Temporal Difference Learning Methods for Prediction

Sample-based Learning Methods

In these unit we define some key terms like rewards, states, action, value functions, action values functions. Then we consider at the the multi-armed bandit problem leading to exploration explotation dillema, the epsilon greedy algorithm.

Coursera

notes

reinforcement learning

Temporal Difference Learning Methods

TD(0) algorithm

RL logo

Reading

RL Book§5.0-5.5 (pp.91-104)

Lesson 1: Introduction to Temporal Difference Learning

Lesson Learning Goals

Define temporal-difference learning #
Define the temporal-difference error #
Understand the TD(0) algorithm #

Temporal Difference Learning definition

Now we turn to a new class of methods called Temporal Difference (TD) learning. According to Bass, TD learning is one of the key innovations in RL. TD learning is a method that combines the sampling of Monte Carlo methods with the bootstrapping of Dynamic Programming methods. The term temporal in the name references learning from two subsequent time steps and the term difference refers to using the difference between the values of each state.

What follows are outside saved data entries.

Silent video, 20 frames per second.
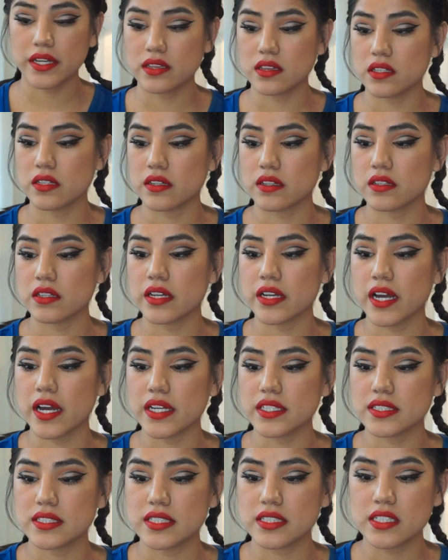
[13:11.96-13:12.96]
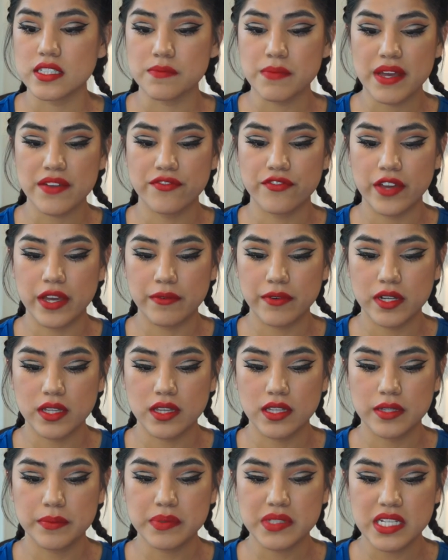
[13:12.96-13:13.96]
Literally, guys, this is my
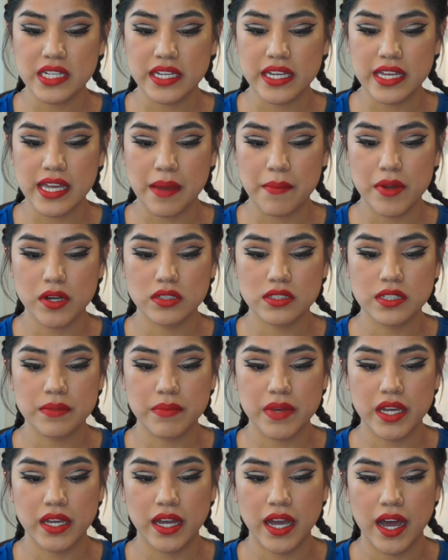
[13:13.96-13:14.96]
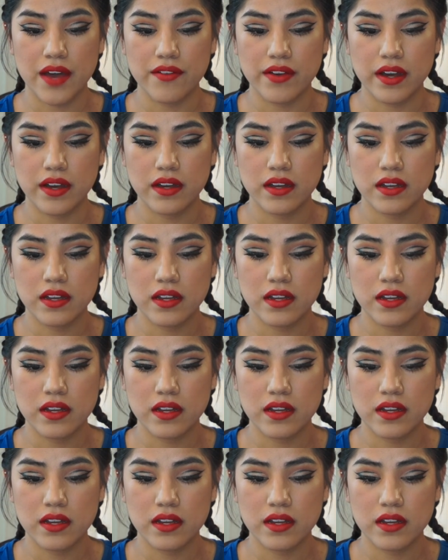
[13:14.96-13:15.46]
favorite lipstick, y ya menos se me acaba.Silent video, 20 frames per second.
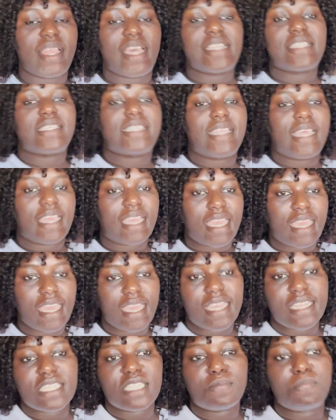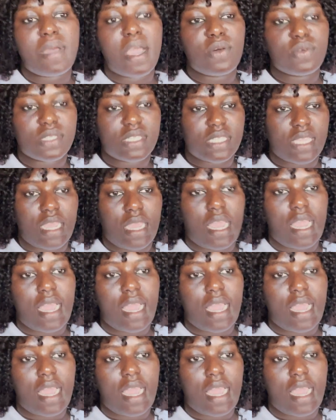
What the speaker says: that's the kids bouncingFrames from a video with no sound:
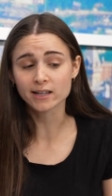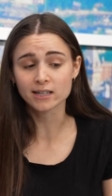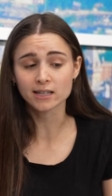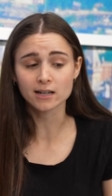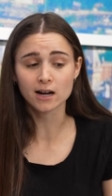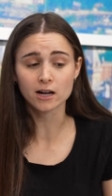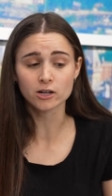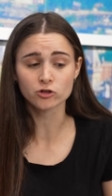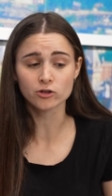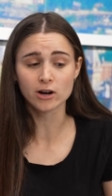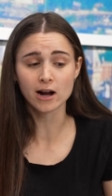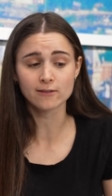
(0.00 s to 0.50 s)
he
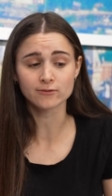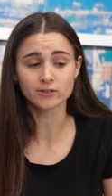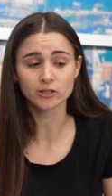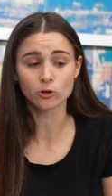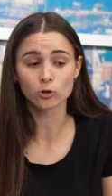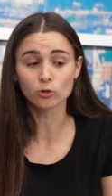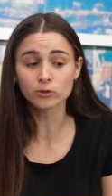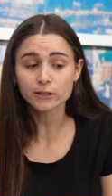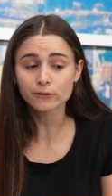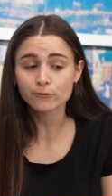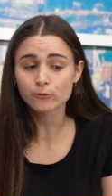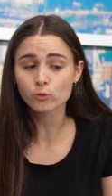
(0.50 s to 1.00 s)
got drafted
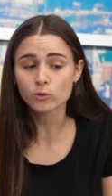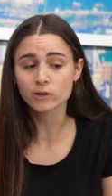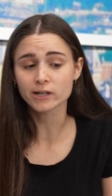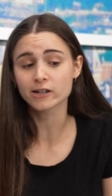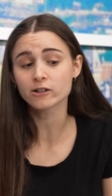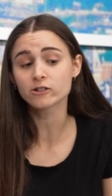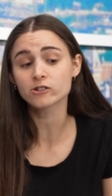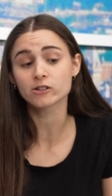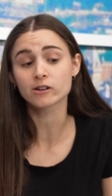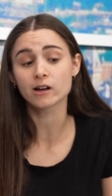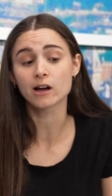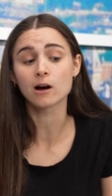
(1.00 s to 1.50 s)
only four
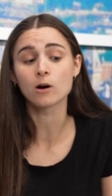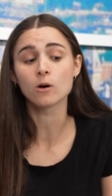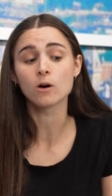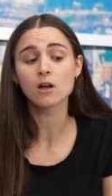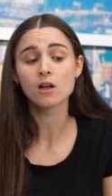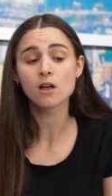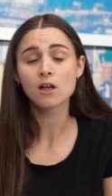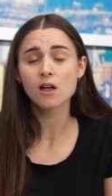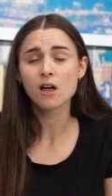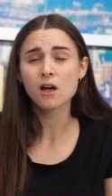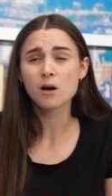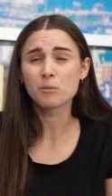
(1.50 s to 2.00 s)
years ago,
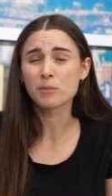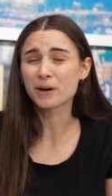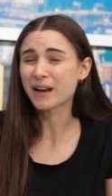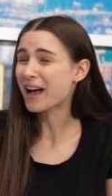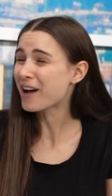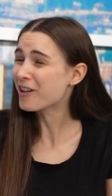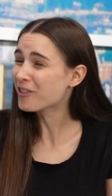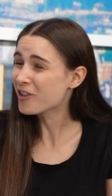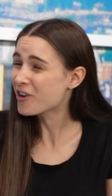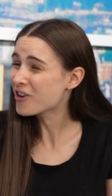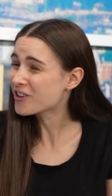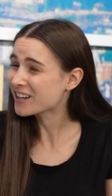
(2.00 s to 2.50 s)
but how
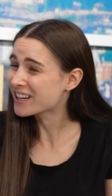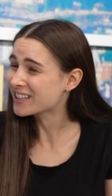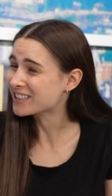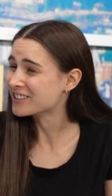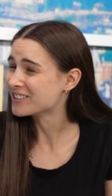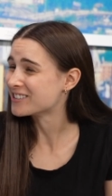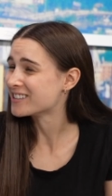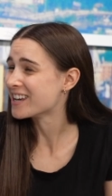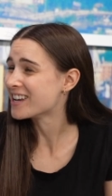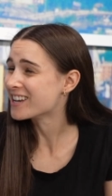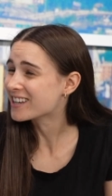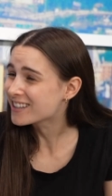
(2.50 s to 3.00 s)
long can you
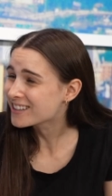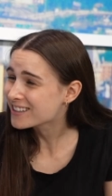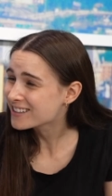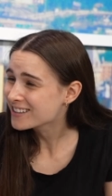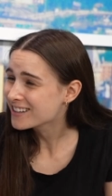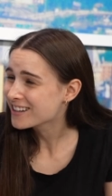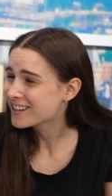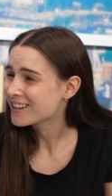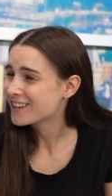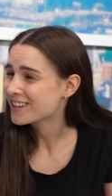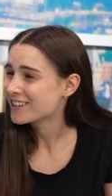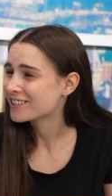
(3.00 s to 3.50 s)
take
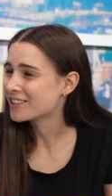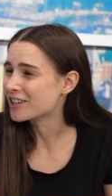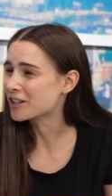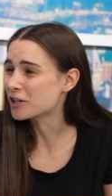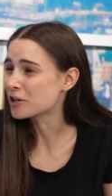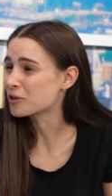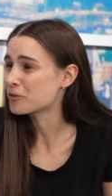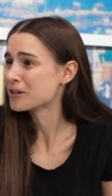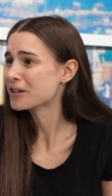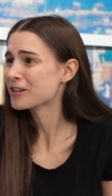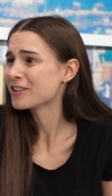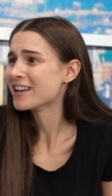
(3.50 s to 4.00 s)
a
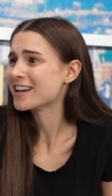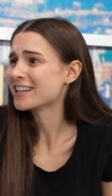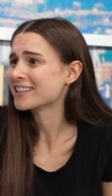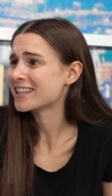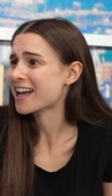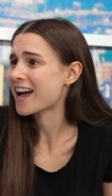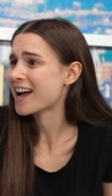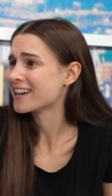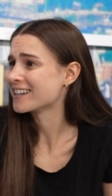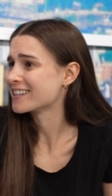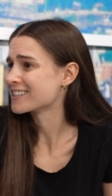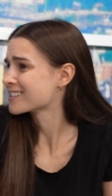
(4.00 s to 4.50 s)
career like
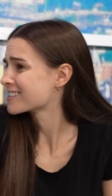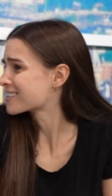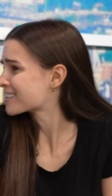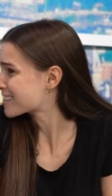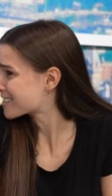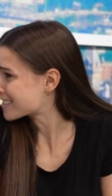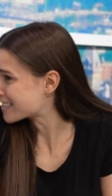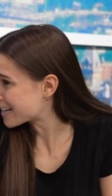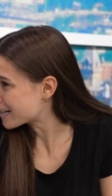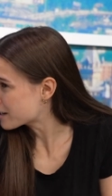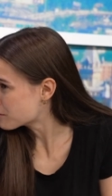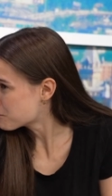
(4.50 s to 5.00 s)
that and is it
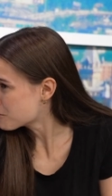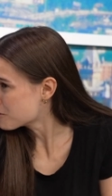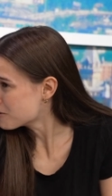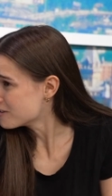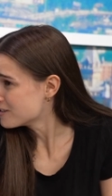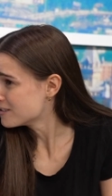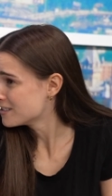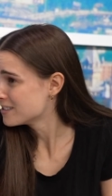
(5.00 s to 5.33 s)
sustainable?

Let us now derive the TD update rule for the value function:

Recall the definition of the value function from the previous course, is the expected return when starting in a particular state and following a particular policy.
We write this as:

v_\pi(s_t) \dot = \mathbb{E}_\pi[G_t | S_t = s] \qquad \tag{1}

We can motivate td update rule by considering the DP and MC update rules.

In The MC update rule a sample update based on the return for the entire episode. Which means that we can only update our value function at the end of the episode.

V(S_t) \leftarrow V(S_t) + \alpha [\underbrace{G_t}_{\text{MC target}} -V(S_t)] \qquad \tag{2}

where:

G_t is the return at time step t and S_t is the state at time step t.

This is the actual return at time t.

In the DP update rule, the target is a full backup based on the entire distribution of possible next states which we can solve for exactly since we have the full dynamics of the environment.

V(S_t) \leftarrow V(S_t) + \sum_a\pi(a|S_t) ([r(s,a) + \gamma p(s'\mid s,a) V(s')]) \qquad \tag{3}

where:

R_{t+1} is the reward at time step t+1
V(S_{t+1}) is the approximate value of the state at time step t+1
\gamma is the discount factor
\alpha is the learning rate

How can we make updates at each time step?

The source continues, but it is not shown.